── Data excerpts

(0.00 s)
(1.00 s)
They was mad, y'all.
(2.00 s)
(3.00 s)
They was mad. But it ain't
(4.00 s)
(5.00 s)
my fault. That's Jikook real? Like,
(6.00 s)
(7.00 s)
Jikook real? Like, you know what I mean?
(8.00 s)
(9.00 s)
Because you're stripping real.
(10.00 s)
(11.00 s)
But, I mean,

────
── Data excerpts

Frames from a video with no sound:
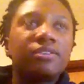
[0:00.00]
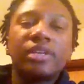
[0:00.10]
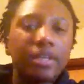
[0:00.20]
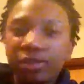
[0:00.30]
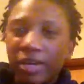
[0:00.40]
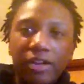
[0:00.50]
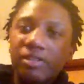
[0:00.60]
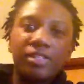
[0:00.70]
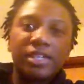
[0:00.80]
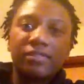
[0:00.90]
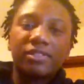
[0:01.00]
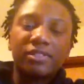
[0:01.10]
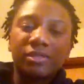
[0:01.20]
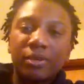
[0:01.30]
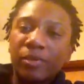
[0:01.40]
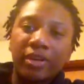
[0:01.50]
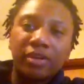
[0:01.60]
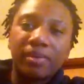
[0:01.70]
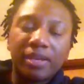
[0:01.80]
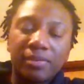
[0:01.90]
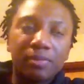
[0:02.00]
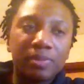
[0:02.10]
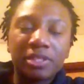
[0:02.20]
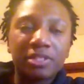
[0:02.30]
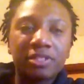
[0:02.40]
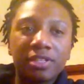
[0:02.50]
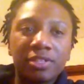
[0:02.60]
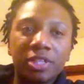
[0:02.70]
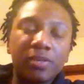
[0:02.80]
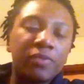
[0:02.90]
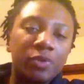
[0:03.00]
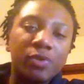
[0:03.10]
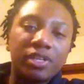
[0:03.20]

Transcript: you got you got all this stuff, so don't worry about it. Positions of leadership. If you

────

Everything above from the line with "Frames from a" through the line with "Transcript: you got" should be retyped exactly, and nothing else; omit pictures.

▸ Response area
Frames from a video with no sound:
[0:00.00]
[0:00.10]
[0:00.20]
[0:00.30]
[0:00.40]
[0:00.50]
[0:00.60]
[0:00.70]
[0:00.80]
[0:00.90]
[0:01.00]
[0:01.10]
[0:01.20]
[0:01.30]
[0:01.40]
[0:01.50]
[0:01.60]
[0:01.70]
[0:01.80]
[0:01.90]
[0:02.00]
[0:02.10]
[0:02.20]
[0:02.30]
[0:02.40]
[0:02.50]
[0:02.60]
[0:02.70]
[0:02.80]
[0:02.90]
[0:03.00]
[0:03.10]
[0:03.20]

Transcript: you got you got all this stuff, so don't worry about it. Positions of leadership. If you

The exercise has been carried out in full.